»»
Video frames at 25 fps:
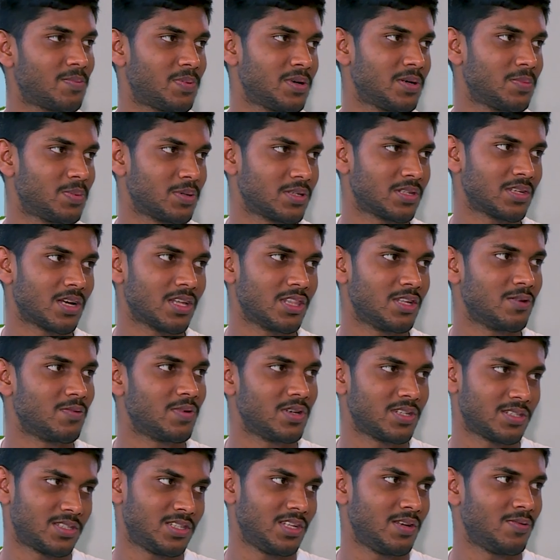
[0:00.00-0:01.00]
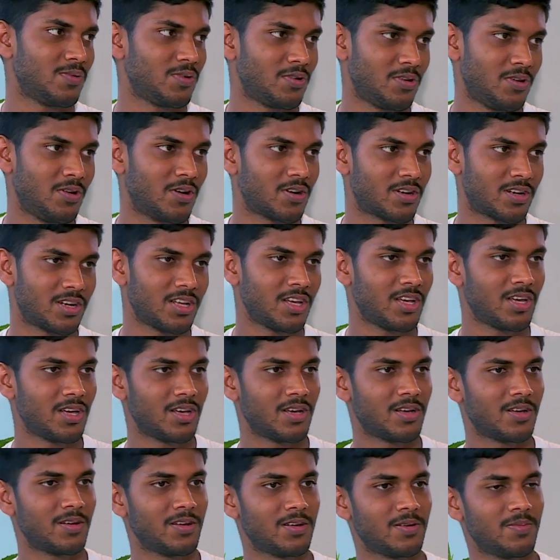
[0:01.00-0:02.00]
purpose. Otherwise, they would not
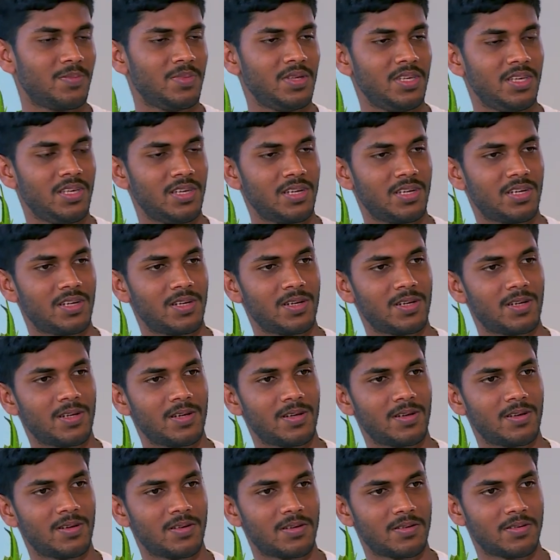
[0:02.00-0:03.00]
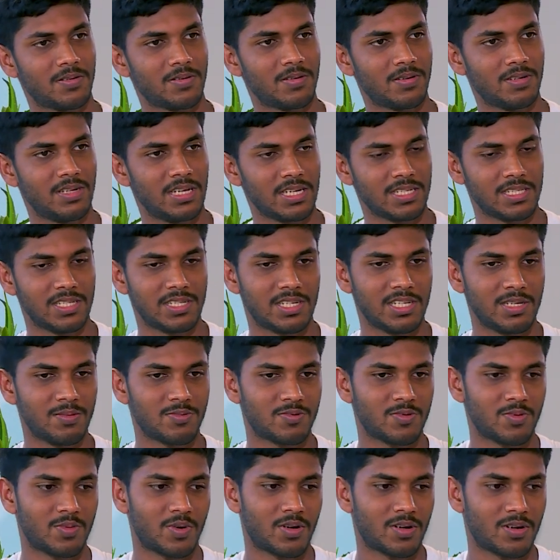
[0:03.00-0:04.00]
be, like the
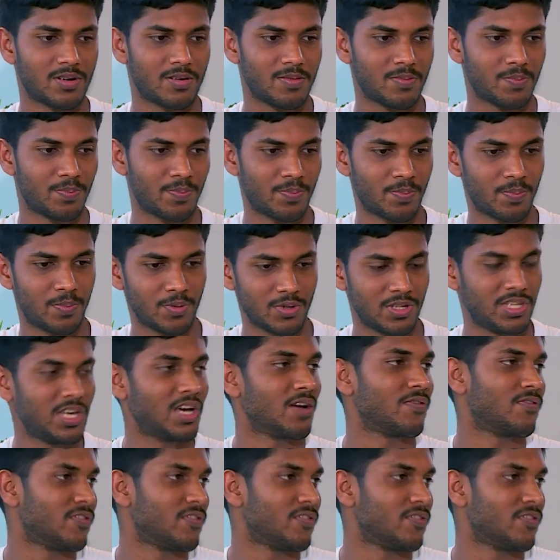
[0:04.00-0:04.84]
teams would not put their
««
Every line of the material must be repeated exactly; pictures stay out.

Solution to this task>
Video frames at 25 fps:
[0:00.00-0:01.00]
[0:01.00-0:02.00]
purpose. Otherwise, they would not
[0:02.00-0:03.00]
[0:03.00-0:04.00]
be, like the
[0:04.00-0:04.84]
teams would not put their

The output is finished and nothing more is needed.